With winter quickly approaching, ski season workers are trickling into the Park City area. All those workers need places to live, and they’ll be turning to a variety of options. Caution is warranted, however, because scammers in the rental market commonly target out-of-towners and foreigners.
The downturn in the U.S. economy and the accompanying subprime mortgage crisis created fertile conditions for housing scams. Dwellings across the country were foreclosed upon by banks and remain empty.
Some of Park City’s large employers of seasonal workers offer housing assistance to their employees. At Deer Valley Resort, for example, all first-time seasonal workers are eligible to live in housing units owned by Deer Valley in Park City and at River’s Edge, between the Jordanelle Reservoir and Heber, according to communications manager Emily Summers. Summers said that Deer Valley also encourages employees to post housing opportunities and needs on its human resources bulletin boards and on its internal website.
For those workers who do not have the benefit of employer-guided housing assistance like Deer Valley’s, the task of finding housing on one’s own can be intimidating and risky. Renters need to be alert, diligent and thorough. Here are some tips for avoiding the scammers looking to prey on the unsuspecting:
Never wire money or pay a security deposit or initial rent payment in cash. Individuals need to present identification in order to cash or deposit a check, and that is not the case with wire transfers or cash payments, neither of which leaves much of a trace. If a prospective landlord or management company asks you to wire money, there’s a great chance it’s a scam.
Do your homework. The more time you spend looking at housing options, the better idea you’ll have of what the going rental rates are. If a rental listing appears too good to be true, it probably is.
Be skeptical. If a rental listing is short on details, if the contact email address is anonymous or unintelligible, if a listing is poorly written or in broken English, or if you’re not able to physically see the place before paying a security deposit, there’s a good chance it’s a scam.
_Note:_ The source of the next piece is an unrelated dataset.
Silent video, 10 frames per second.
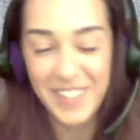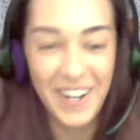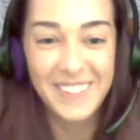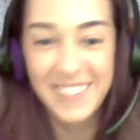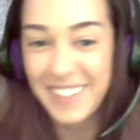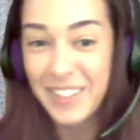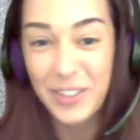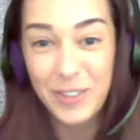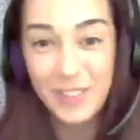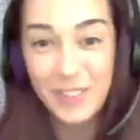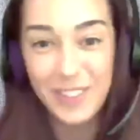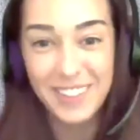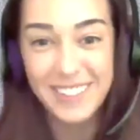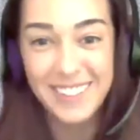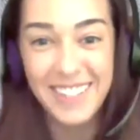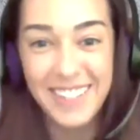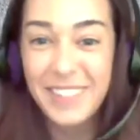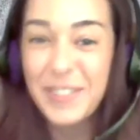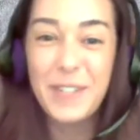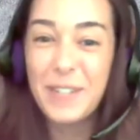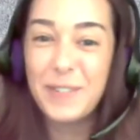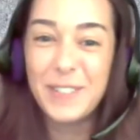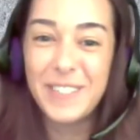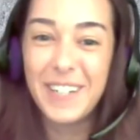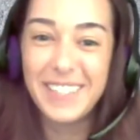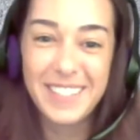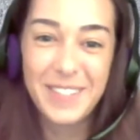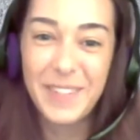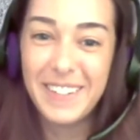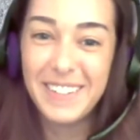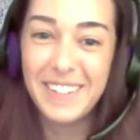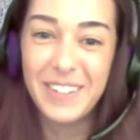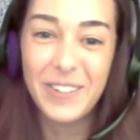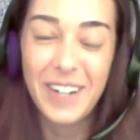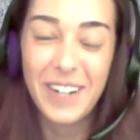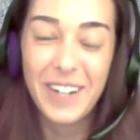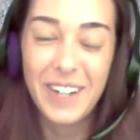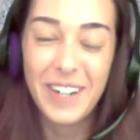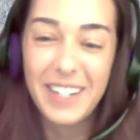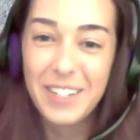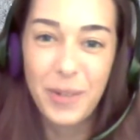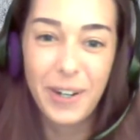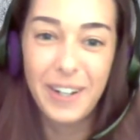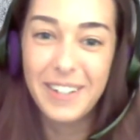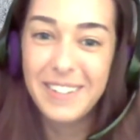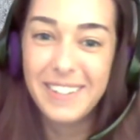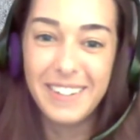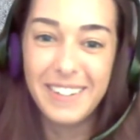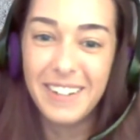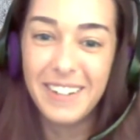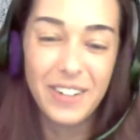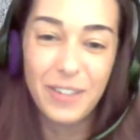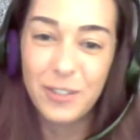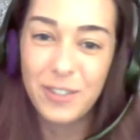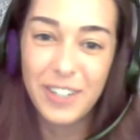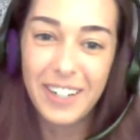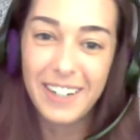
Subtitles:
thank you for letting me be a Bulldog. It's been a great experience, and I'll never forget it.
When the person renting out a property is immediately anxious to have you move in, tread carefully. Legitimate landlords and management companies generally aren’t itching to have just anyone move in to their dwellings – they want reliable, responsible tenants. If someone wants you to move in without knowing anything about you, be wary.
Don’t give out personal information before filling out a rental application. Some scammers go after individuals’ personal or financial information, such as Social Security numbers, bank accounts or credit card numbers, rather than a quick, direct payment.
Go with your gut. Scammers can be creative and you can’t prepare for every trick out there. If something seems off or doesn’t feel right, don’t let yourself be pressured into turning over money or personal information. When renting a place, it’s prudent to be cautious.
Don’t rely entirely on email. Always speak to an actual person, even if it’s only on the phone, before giving up any kind of information or money.
Look out for fellow apartment hunters by reporting suspicious housing listings.
Some scammers will be more effective than others, and it’s not always easy to tell that something suspicious is afoot. If you stay alert and cautious, however, apartment hunting can be a lot safer.
Sources for this article include Federal Trade Commission guidance; MSN Real Estates’s "Renters: Beware of new twists on an old scam"; and Hotpads blog’s "10 Tips to Avoid Scam Rental Listings".